Media Page – Issue 32

TV

The latest offering from Channel Propaganda is the hilarious sitcom, The Last Resort. A series of up to three years, following the shortlived exploits of Earnest Prole and his pals, who are given a government certified break from living, at the last resort of Pay-in-Abeyance provided by a French travel agency which is ATOS approved.

Its pearly gates have the amusing legend, ‘The only freedom from money is to have none’. The first episode, subtitled, ‘The Great Escape’ follows their comic antics in being late for a cunningly arranged meeting by the entertainments officer, who wears a collar and tie, no matter how hot the weather, but without sweating.

“A comedy lesson to us all.” Rita Leafinstall of Reich Pickings newsletter (Henly-on-Thames edition)

CINEMA

THE WAY WE WORKED makes an appearance in national cinemas next month. A romantic story of two workers who fall in love in their local Job Centre PlusPlusUltra. Actors Rhino O’Neilly and Babs Stipend are brilliant in their roles that relate the tragedy of the growth of an uneconomic relationship during the death of industry in Britain.

“Tugs at the heart strings but not at the purse strings.” Charlie Pooh, Redundancy Daily Workless (North East edition)

NIGHT OF THE UNMADE BED is a schlock horror story of a family devastated by the discovery of an unmade bed in the hotel room they’d booked at the last minute.

The maid normally attending to room 669, had died that morning from overwork, and no-one had arranged a replacement in time.

With the hotel being totally booked, the family faced the horrendous dilemma of either going somewhere else or sleeping in a bed that was previously occupied by fellow human beings with similar standards of personal hygiene.

One of the family tried to lighten the mood by calling the bed a work of art but were showered with abuse for such pragmatic humour.

BOOKS

A special book for juveniles from the genteel author, Grahame Dinnaken, tells a rambunctious tale of how flatulence gets out of hand.

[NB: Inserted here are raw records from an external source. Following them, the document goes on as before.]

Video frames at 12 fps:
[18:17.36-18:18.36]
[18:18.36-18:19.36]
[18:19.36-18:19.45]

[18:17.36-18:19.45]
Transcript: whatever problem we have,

WIND IN THE LILOS grows the tension between a bunch of innocent holidaymakers at the resort of Dernier.

One of the hapless tourists had such a bad night of stomach upset that he almost made the mainland on his li-lo – a trip of nearly five miles.

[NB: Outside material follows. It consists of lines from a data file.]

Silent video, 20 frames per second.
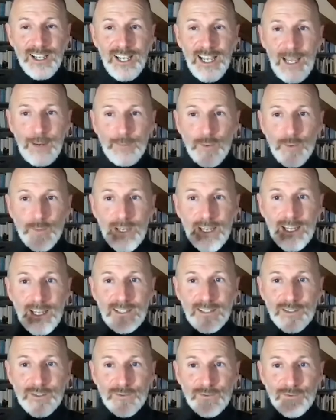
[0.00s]
and we begin
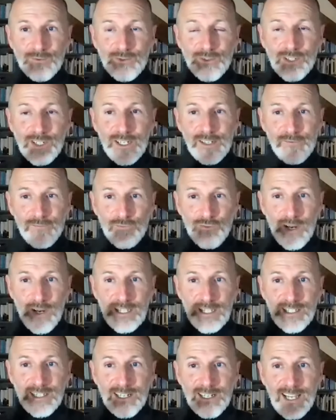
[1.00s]
to kind of
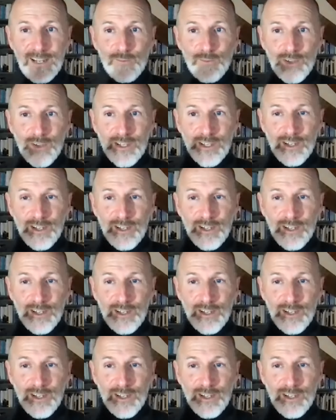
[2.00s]
resonate with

“A healthy break from his usual offerings.” Harry Up, Hamster Monthly magazine

“Almost hilarious” Adrian Badger, Litotes International (Isle of Dogs edition)

MAGAZINES

INTERCOURSE is a new magazine appealing to philosophers, linguists and philologists, and even dilettante semanticists and lovers of communication of every kind.

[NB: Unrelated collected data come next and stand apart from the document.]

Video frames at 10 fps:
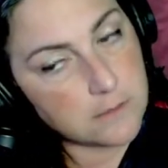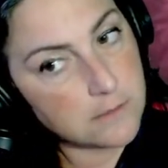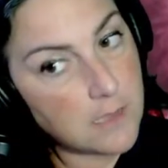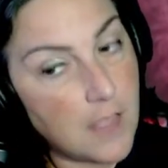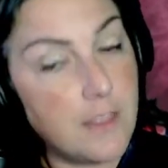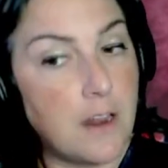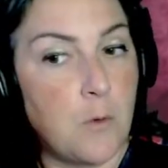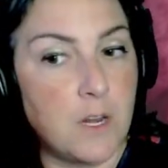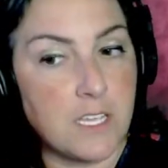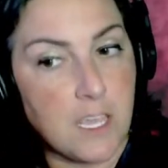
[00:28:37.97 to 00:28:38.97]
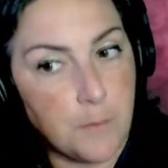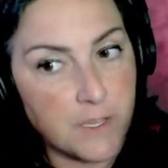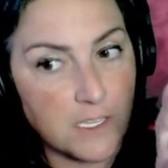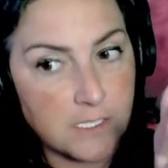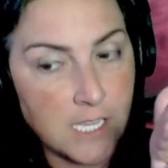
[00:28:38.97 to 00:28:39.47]
And then I want to keep it
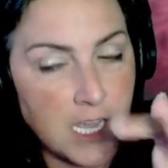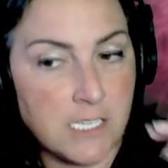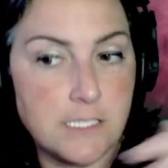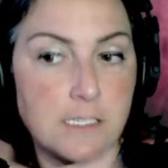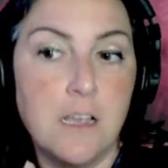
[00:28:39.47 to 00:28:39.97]
concise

“Wordy!” Mike Marceau, Mime Monthly (Montmartre edition)

“Like colon irrigation without the pleasure.” Chantelle Flood-Gates, Whatcha Monthly (Battersea edition)

THEATRE

The latest Respiration comedy called Going for A Breather will be in theatres next month. William Wonthe’s gem is a breezy yarn following a man enacting a fusty pact with a devilish friend.

His exhausting lifestyle is brought to an abrupt end when his debt is called in by his despicable friend.

“Amusingly dull.” Hyam Mighty, theatre critic for Croydon.

“A breathless fart in a safety curtain” A musing Henry Hoover, Stagecraft Quarterly (Phnom Penh edition)

The riotous comedy, No SFX, Please, We’re Bored with It, is making a comeback in the North of Scotland.

The anti-technology dramatic satire dealing with the coyness of modernity in its perverse evaluations of cinematic releases that see sex as more threatening than violence, whether the latter is stylised in and through guns and weaponry.

The play’s slogan, ‘Make Gloves, Not War,’ highlights the motif of peaceable production (cottage industry style) rather than waging war for the sake of using weapons, to stimulate new business in arms trading.

“A triumph of worthy motifs and subtlety.”  Pearl Wan, editor of Knitting Monthly (Qatar edition)

“Really sticks it to the man!” Daly Ryder, sub-editor of  Diurnal Sex Quarterly (Bowdlerised edition)

MUSIC

Gerry Mandering has released another politically controversial album to a mixed reception by critics and fans alike.

The too cheery songster has always sought to move the boundaries, of tolerance and rationality, but with his latest offering, Strong & Stable, he has completely destroyed good taste and reasonable expectations.

The last track, particularly, You’ve been Quangoed is terrible from so many perspectives. In fact, the band’s drummer quit immediately after the album was finished, citing Gerry’s insistence on duetting, on the track Cruel to be Cruel, with rogue Irish band, Orange Order.

Critics are split, to the same extent as the election.

Meanwhile in a studio nearly finished, the impresario Andy EUI has put together an EP of Porch music., called MEME, My Tiny Brain Is Frozen. Available on the MP 4play label.